_YOUR OBJECTIVE_. Pictures must not be copied, but every entry must be reproduced exactly.

_RAW DATA_.
[Start of Attachment]

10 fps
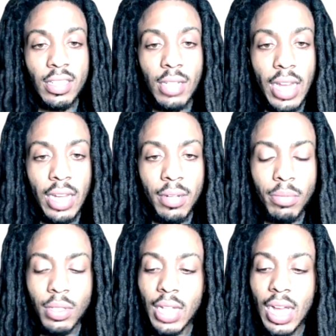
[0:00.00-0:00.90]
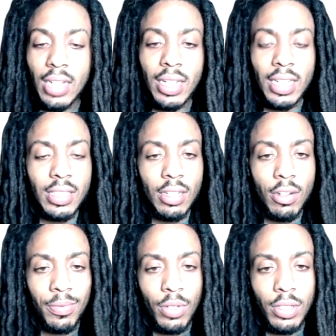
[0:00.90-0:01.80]
the lady in the Billie Holiday shit.
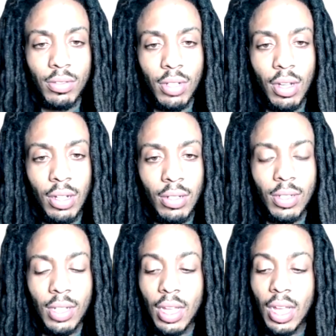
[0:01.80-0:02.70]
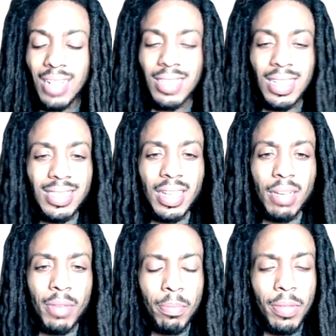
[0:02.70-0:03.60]
Her voice was gold. I was like,
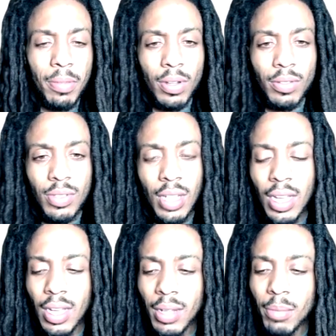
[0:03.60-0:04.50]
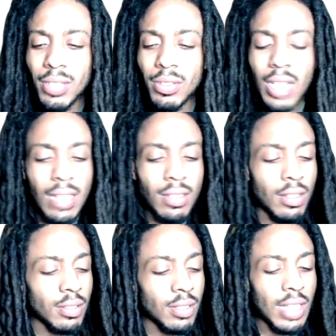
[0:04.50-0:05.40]
damn, and the people but it was like, you
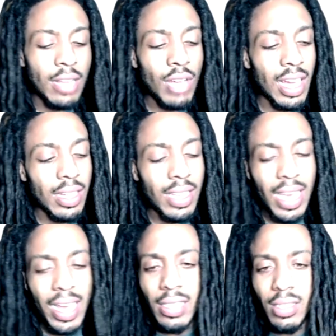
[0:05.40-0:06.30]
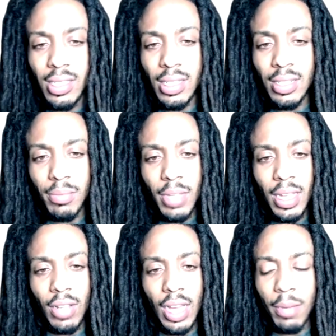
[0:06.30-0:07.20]
know, that you gotta cast good,
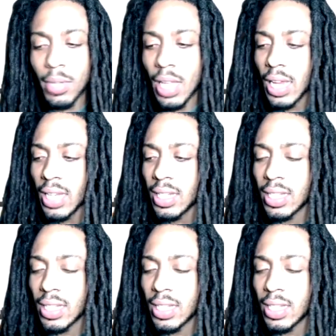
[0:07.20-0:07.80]
man. You gotta be like, and then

[End of Attachment]

_OUTPUT BELOW_.
10 fps
[0:00.00-0:00.90]
[0:00.90-0:01.80]
the lady in the Billie Holiday shit.
[0:01.80-0:02.70]
[0:02.70-0:03.60]
Her voice was gold. I was like,
[0:03.60-0:04.50]
[0:04.50-0:05.40]
damn, and the people but it was like, you
[0:05.40-0:06.30]
[0:06.30-0:07.20]
know, that you gotta cast good,
[0:07.20-0:07.80]
man. You gotta be like, and then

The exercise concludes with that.